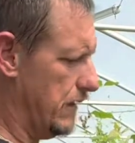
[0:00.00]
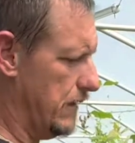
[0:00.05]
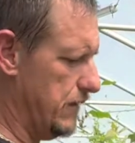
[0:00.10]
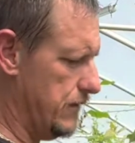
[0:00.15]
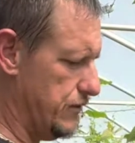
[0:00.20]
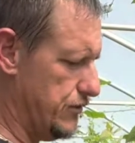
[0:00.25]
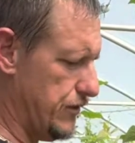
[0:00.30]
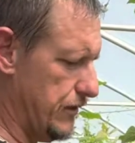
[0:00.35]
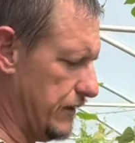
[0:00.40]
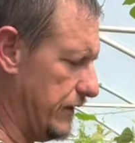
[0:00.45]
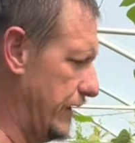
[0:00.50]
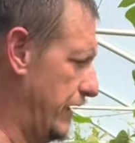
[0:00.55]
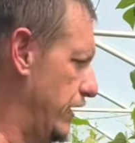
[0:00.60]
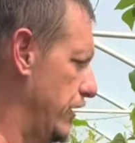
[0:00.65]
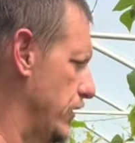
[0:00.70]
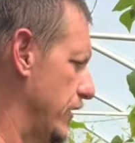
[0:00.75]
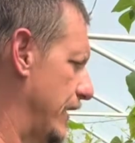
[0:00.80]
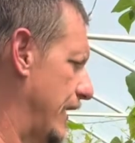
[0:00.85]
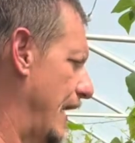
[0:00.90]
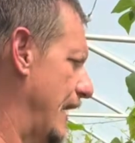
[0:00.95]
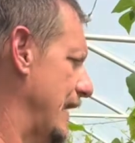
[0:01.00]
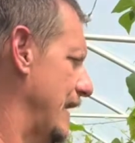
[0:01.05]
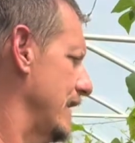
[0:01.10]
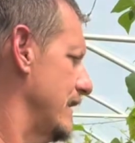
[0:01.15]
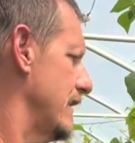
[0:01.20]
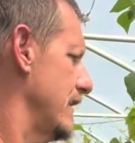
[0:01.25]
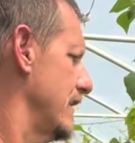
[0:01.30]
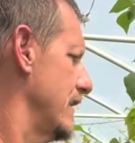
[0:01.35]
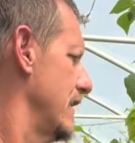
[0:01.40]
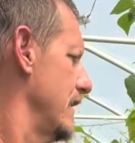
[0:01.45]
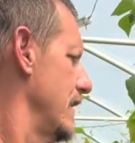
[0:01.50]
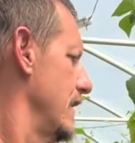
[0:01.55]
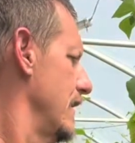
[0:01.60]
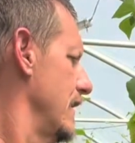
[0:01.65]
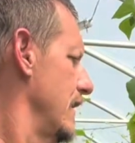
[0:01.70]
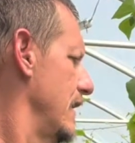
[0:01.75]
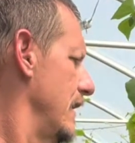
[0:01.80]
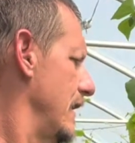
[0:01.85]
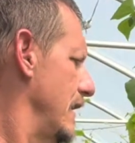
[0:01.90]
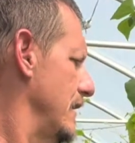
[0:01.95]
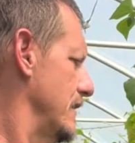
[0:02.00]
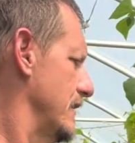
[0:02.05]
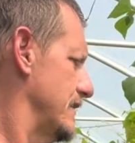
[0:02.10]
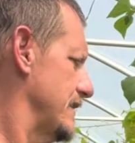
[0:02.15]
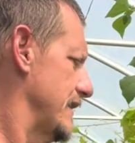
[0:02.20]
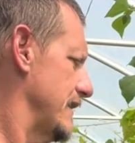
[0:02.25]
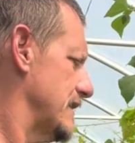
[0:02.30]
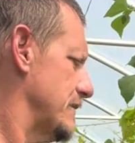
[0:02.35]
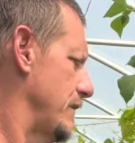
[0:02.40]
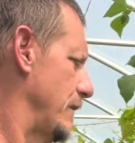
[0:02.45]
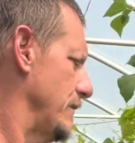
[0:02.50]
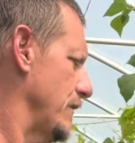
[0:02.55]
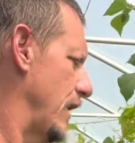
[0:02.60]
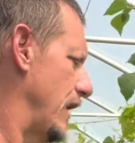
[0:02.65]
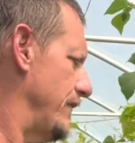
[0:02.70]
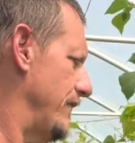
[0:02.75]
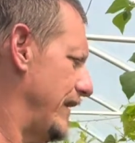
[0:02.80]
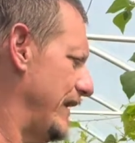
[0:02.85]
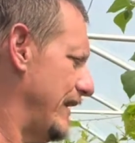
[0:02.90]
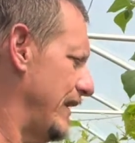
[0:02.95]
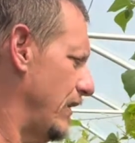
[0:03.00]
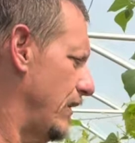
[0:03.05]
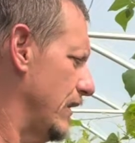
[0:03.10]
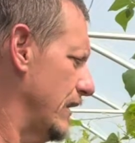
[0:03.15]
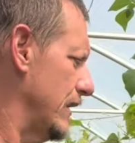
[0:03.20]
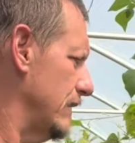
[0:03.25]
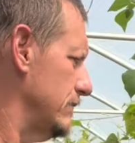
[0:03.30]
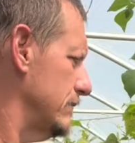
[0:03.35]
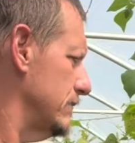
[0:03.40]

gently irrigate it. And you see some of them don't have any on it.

************

■ **WHAT YOU SHOULD DO**: Word for word, write out each line of the records, but leave the pictures behind.

■ **PROBLEM SOLUTION**:
[0:00.00]
[0:00.05]
[0:00.10]
[0:00.15]
[0:00.20]
[0:00.25]
[0:00.30]
[0:00.35]
[0:00.40]
[0:00.45]
[0:00.50]
[0:00.55]
[0:00.60]
[0:00.65]
[0:00.70]
[0:00.75]
[0:00.80]
[0:00.85]
[0:00.90]
[0:00.95]
[0:01.00]
[0:01.05]
[0:01.10]
[0:01.15]
[0:01.20]
[0:01.25]
[0:01.30]
[0:01.35]
[0:01.40]
[0:01.45]
[0:01.50]
[0:01.55]
[0:01.60]
[0:01.65]
[0:01.70]
[0:01.75]
[0:01.80]
[0:01.85]
[0:01.90]
[0:01.95]
[0:02.00]
[0:02.05]
[0:02.10]
[0:02.15]
[0:02.20]
[0:02.25]
[0:02.30]
[0:02.35]
[0:02.40]
[0:02.45]
[0:02.50]
[0:02.55]
[0:02.60]
[0:02.65]
[0:02.70]
[0:02.75]
[0:02.80]
[0:02.85]
[0:02.90]
[0:02.95]
[0:03.00]
[0:03.05]
[0:03.10]
[0:03.15]
[0:03.20]
[0:03.25]
[0:03.30]
[0:03.35]
[0:03.40]

gently irrigate it. And you see some of them don't have any on it.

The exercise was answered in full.